The Litecoin Network, birthed in 2011 as an offshoot of Bitcoin, is gearing up for its third mining-reward cut later this Wednesday. This halving, a mechanism that slices the per-block reward miners receive by 50%, is seen as a fundamental attribute of the two digital currencies. Reducing the release pace of the native token, LTC, the halving is laid out to occur approximately every four years.
Now, the hypothetical plot twist: Shouldn’t a restriction on supply lead to a surge in LTC prices post-halving? Interestingly, history doesn’t bear this assumption out. Following this change, the per-block LTC reward will plummet to 6.25 LTC from the hefty 12.5 it was set at approximately around 15:11 GMT (11:11 am ET) according to litecoinblockhalf.com.

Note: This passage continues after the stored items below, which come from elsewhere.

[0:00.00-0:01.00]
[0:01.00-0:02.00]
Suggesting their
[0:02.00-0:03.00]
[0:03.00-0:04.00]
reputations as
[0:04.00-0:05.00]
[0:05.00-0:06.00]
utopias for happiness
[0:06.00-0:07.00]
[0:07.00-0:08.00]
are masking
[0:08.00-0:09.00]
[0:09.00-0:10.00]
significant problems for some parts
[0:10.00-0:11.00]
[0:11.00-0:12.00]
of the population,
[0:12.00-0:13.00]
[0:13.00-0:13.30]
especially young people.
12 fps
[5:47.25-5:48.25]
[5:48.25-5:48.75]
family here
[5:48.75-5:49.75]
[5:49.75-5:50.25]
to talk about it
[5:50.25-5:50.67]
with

Retrospectively, halvings have occurred on two other occasions: Aug. 5, 2019, and Aug. 25, 2015. Tracing the digital mark left by these events leads us to Charles Lee, the founder of Litecoin. Lee has maintained that these disinflationary cuts help to popularize the currency without compromising the security of the network.

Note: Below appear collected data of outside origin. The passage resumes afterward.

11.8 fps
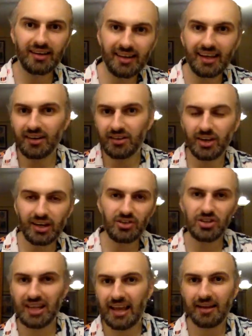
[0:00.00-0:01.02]
They're
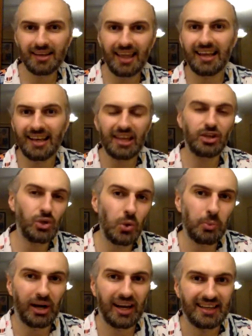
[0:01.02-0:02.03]
just like you
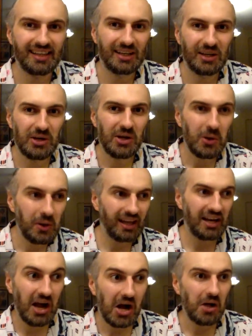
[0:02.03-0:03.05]
practically,
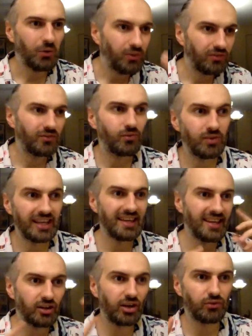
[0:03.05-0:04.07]
like, oh, they
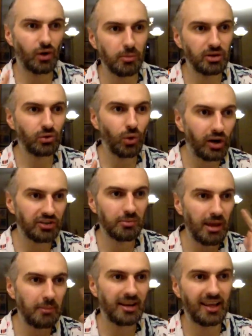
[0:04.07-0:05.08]
hear it from a source,
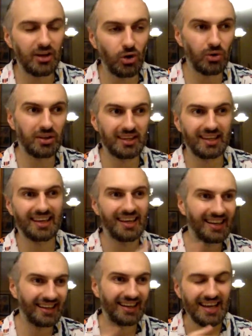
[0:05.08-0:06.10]
maybe they don't
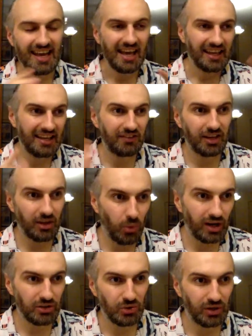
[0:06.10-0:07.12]
give it a
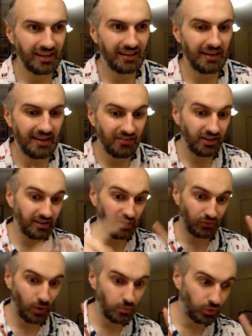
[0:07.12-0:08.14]
watch, or they hear it
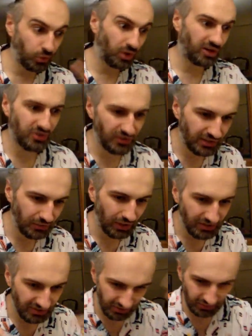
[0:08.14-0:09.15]
from 2 or 3
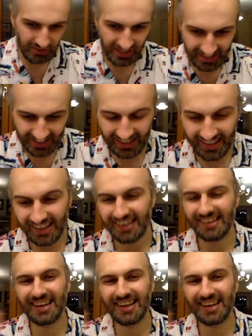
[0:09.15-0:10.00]
sources, only then they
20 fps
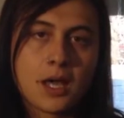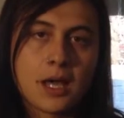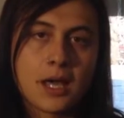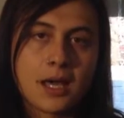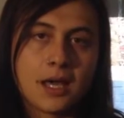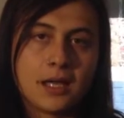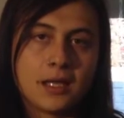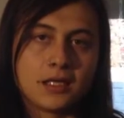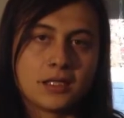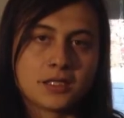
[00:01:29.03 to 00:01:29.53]

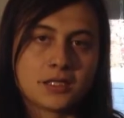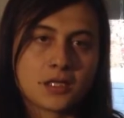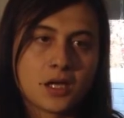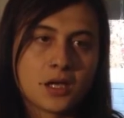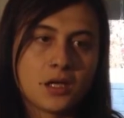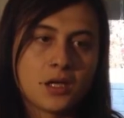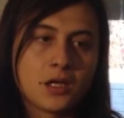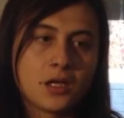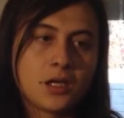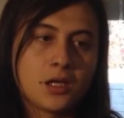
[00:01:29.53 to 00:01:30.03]
And
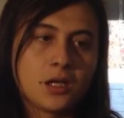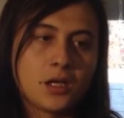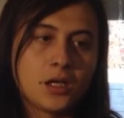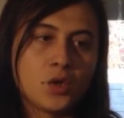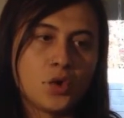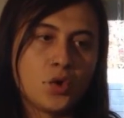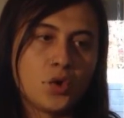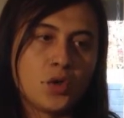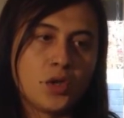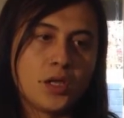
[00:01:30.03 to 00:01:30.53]

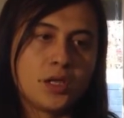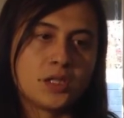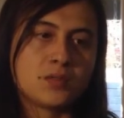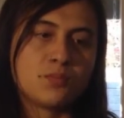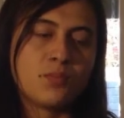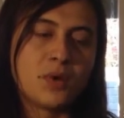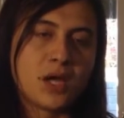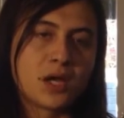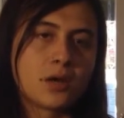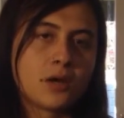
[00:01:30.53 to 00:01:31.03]
it's
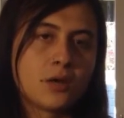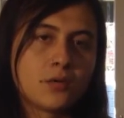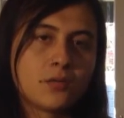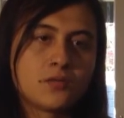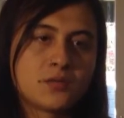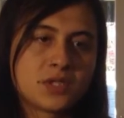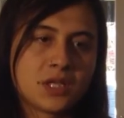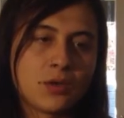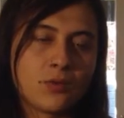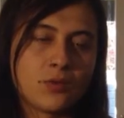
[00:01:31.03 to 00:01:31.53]
better,
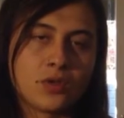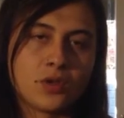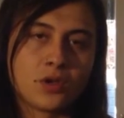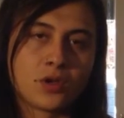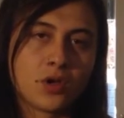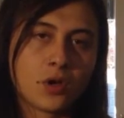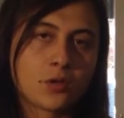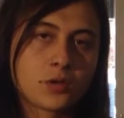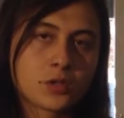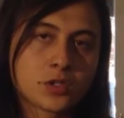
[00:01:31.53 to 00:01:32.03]
say, with your
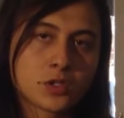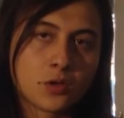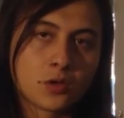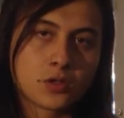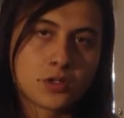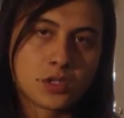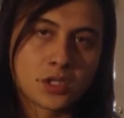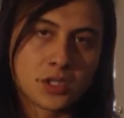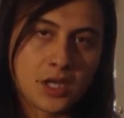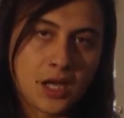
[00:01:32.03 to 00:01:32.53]
ghost
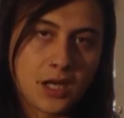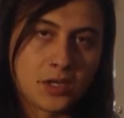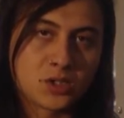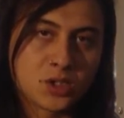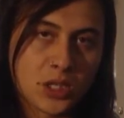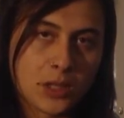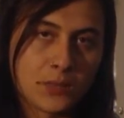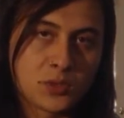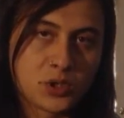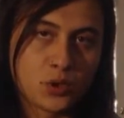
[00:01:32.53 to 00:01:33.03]
O's to catch
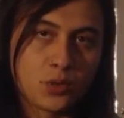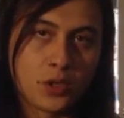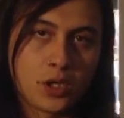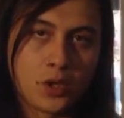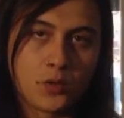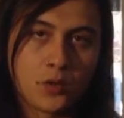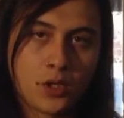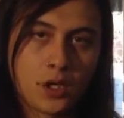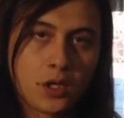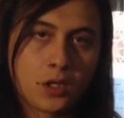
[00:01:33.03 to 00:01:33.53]
up to it
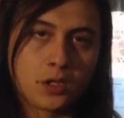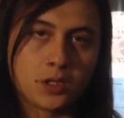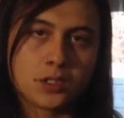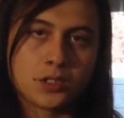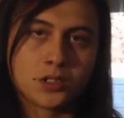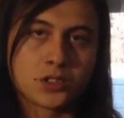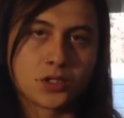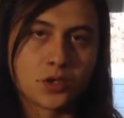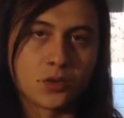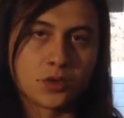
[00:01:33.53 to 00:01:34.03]

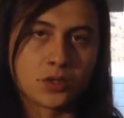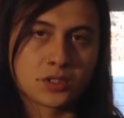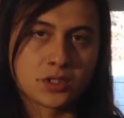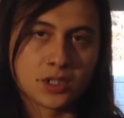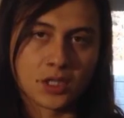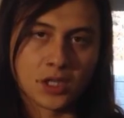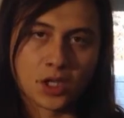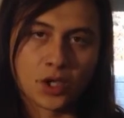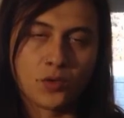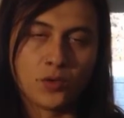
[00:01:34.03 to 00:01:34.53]
quickly, so it's
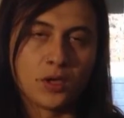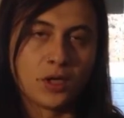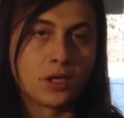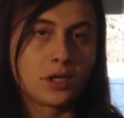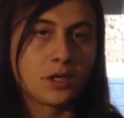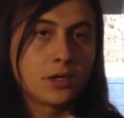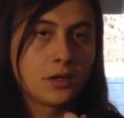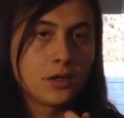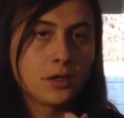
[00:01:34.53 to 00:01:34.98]
like a quick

But notably, Litecoin reacted to these halvings with less enthusiasm than one might expect. Following its inaugural halving in 2015, LTC traded at a stagnant $2.8 – $3.6 for nearly two years, with a breakout coinciding with Bitcoin’s rally in December 2017. The following halving in 2019 spawned a similar pattern.
A conceivable interpretation is that traders anticipated, and hence priced in the upcoming halvings. This resulted in generous pre-event rallies and was followed by a sell-off. Then came a period of seemingly endless fence-sitting as the market turned their eyes toward the next Bitcoin-driven bull run.
It’s important to highlight that both halvings were accompanied by Bitcoin, digital currency’s leading light by market cap, grappling with a brutal bear market. Furthermore, cryptocurrency bull markets invariably kick-off several months after Bitcoin’s reward halvings. The next one is anticipated in March or April of 2024.
As of writing this, LTC changed hands for $90.29, marking a year-to-date increase of 28.8%. Much like historical performances pre-halving, the cryptocurrency experienced a rally in the first half. However, whether history is to repeat itself remains an intriguing point of speculation.